### What you should do
Only the lines below between the ones containing "(409.09 s to 410.13 s)" and "Lip reading: It", inclusive, are to be reproduced, each exactly as it stands.
Exercise data Block Start
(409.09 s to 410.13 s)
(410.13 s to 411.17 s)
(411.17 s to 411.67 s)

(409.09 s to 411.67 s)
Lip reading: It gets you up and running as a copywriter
Exercise data Block End
Exercise data Block Start
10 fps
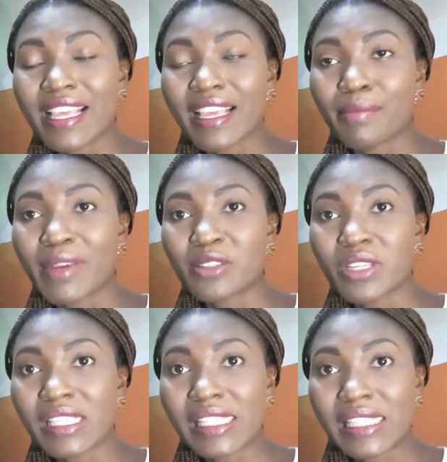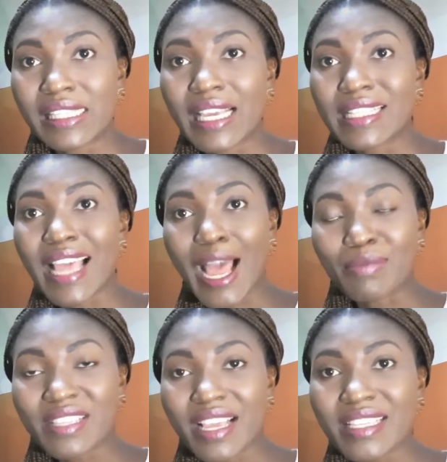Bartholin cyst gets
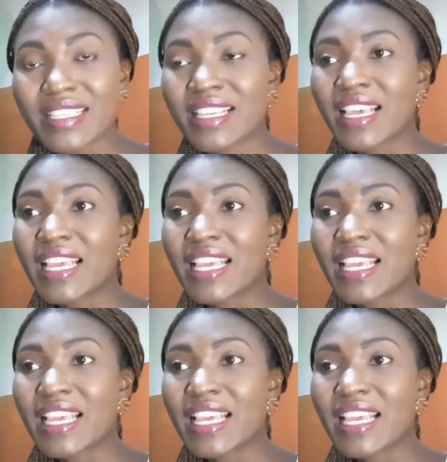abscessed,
Exercise data Block End
Exercise data Block Start
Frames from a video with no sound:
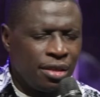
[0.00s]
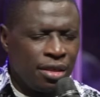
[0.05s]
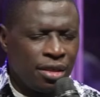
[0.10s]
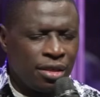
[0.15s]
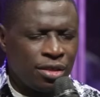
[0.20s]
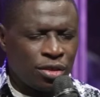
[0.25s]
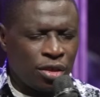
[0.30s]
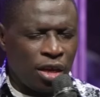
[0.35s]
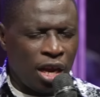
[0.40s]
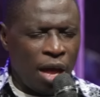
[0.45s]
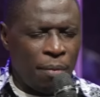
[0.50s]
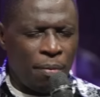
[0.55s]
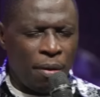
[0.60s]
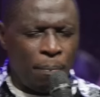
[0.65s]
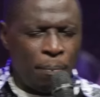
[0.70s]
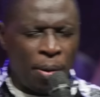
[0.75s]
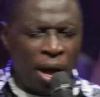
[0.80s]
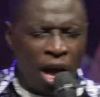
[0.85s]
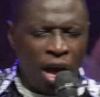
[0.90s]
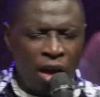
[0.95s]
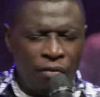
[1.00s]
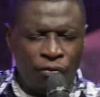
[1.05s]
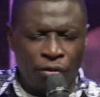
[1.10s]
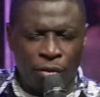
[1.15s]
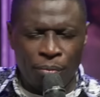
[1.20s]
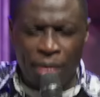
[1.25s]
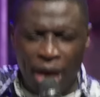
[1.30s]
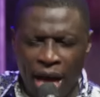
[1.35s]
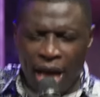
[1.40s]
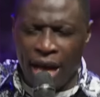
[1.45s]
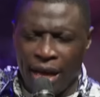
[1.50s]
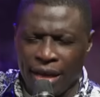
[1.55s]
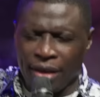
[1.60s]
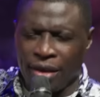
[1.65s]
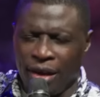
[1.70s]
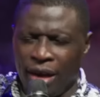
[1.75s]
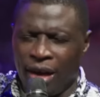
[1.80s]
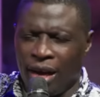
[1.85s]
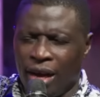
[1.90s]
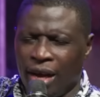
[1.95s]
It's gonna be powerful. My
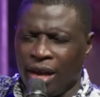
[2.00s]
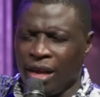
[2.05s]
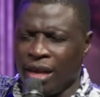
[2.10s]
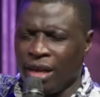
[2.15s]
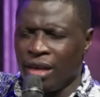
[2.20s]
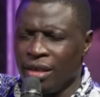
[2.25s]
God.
Exercise data Block End
### Output for this task
(409.09 s to 410.13 s)
(410.13 s to 411.17 s)
(411.17 s to 411.67 s)

(409.09 s to 411.67 s)
Lip reading: It gets you up and running as a copywriter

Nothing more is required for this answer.